Related papers: Benchmarking LLMs for Optimization Modeling and Enhancing Reasoning via Reverse Socratic Synthesis

Benchmarking LLMs for Optimization Modeling and Enhancing Reasoning via Reverse Socratic Synthesis

URL: http://arxiv.org/abs/2407.09887v1
Date: Sat, 13 Jul 2024 13:27:57 GMT
Title: Benchmarking LLMs for Optimization Modeling and Enhancing Reasoning via Reverse Socratic Synthesis
Authors: Zhicheng Yang, Yinya Huang, Wei Shi, Liang Feng, Linqi Song, Yiwei Wang, Xiaodan Liang, Jing Tang,
Abstract summary: Large language models (LLMs) have exhibited their problem-solving ability in mathematical reasoning. We propose E-OPT, a benchmark for end-to-end optimization problem-solving with human-readable inputs and outputs.
Score: 60.23133327001978
License: http://creativecommons.org/licenses/by-nc-sa/4.0/
Abstract: Large language models (LLMs) have exhibited their problem-solving ability in mathematical reasoning. Solving realistic optimization (OPT) problems in industrial application scenarios requires advanced and applied math ability. However, current OPT benchmarks that merely solve linear programming are far from complex realistic situations.

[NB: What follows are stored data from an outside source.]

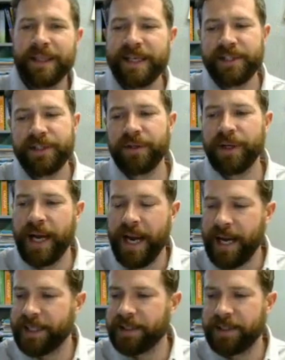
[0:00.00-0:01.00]
Unless
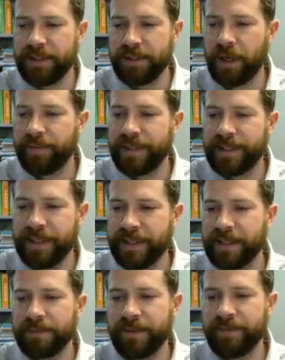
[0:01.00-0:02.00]
you're asked to solve
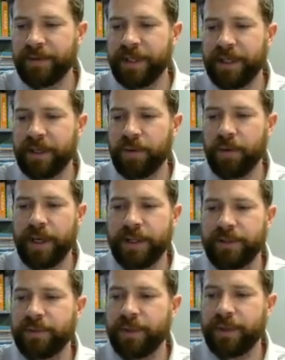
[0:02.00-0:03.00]
a system of linear
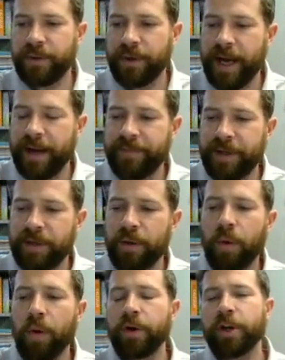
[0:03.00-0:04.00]
equations with
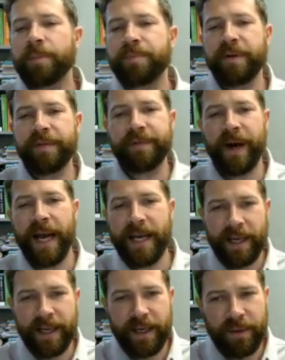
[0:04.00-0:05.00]
graphing, or you're
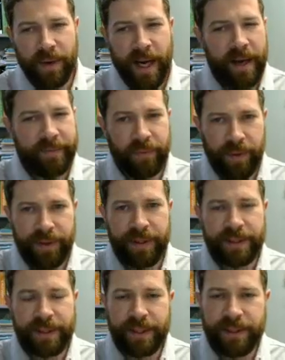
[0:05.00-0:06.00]
provided a graph
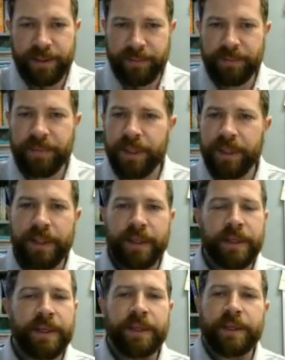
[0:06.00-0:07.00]
with the system,
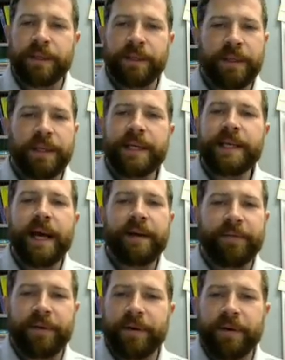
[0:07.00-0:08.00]

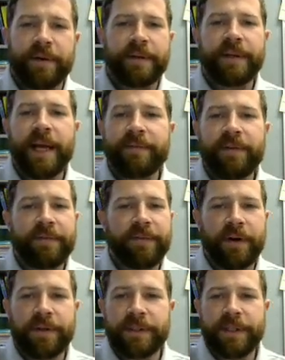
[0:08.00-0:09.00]
never
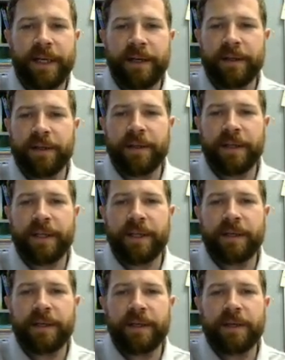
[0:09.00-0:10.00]

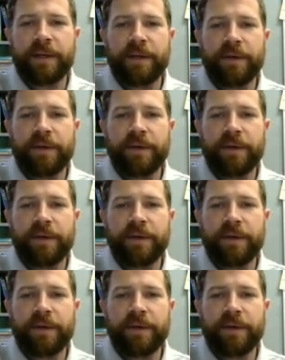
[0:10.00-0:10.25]
voluntarily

In this work, we propose E-OPT, a benchmark for end-to-end optimization problem-solving with human-readable inputs and outputs. E-OPT contains rich optimization problems, including linear/nonlinear programming with/without table data, which can comprehensively evaluate LLMs' solving ability. In our benchmark, LLMs are required to correctly understand the problem in E-OPT and call code solver to get precise numerical answers. Furthermore, to alleviate the data scarcity for optimization problems, and to bridge the gap between open-source LLMs on a small scale (e.g., Llama-2-7b and Llama-3-8b) and closed-source LLMs (e.g., GPT-4), we further propose a novel data synthesis method namely ReSocratic. Unlike general data synthesis methods that proceed from questions to answers, ReSocratic first incrementally synthesizes optimization scenarios with mathematical formulations step by step and then back-translates the generated scenarios into questions. In such a way, we construct the ReSocratic-29k dataset from a small seed sample pool with the powerful open-source large model DeepSeek-V2. To demonstrate the effectiveness of ReSocratic, we conduct supervised fine-tuning with ReSocratic-29k on multiple open-source models. The results show that Llama3-8b is significantly improved from 13.6% to 51.7% on E-OPT, while DeepSeek-V2 reaches 61.0%, approaching 65.5% of GPT-4.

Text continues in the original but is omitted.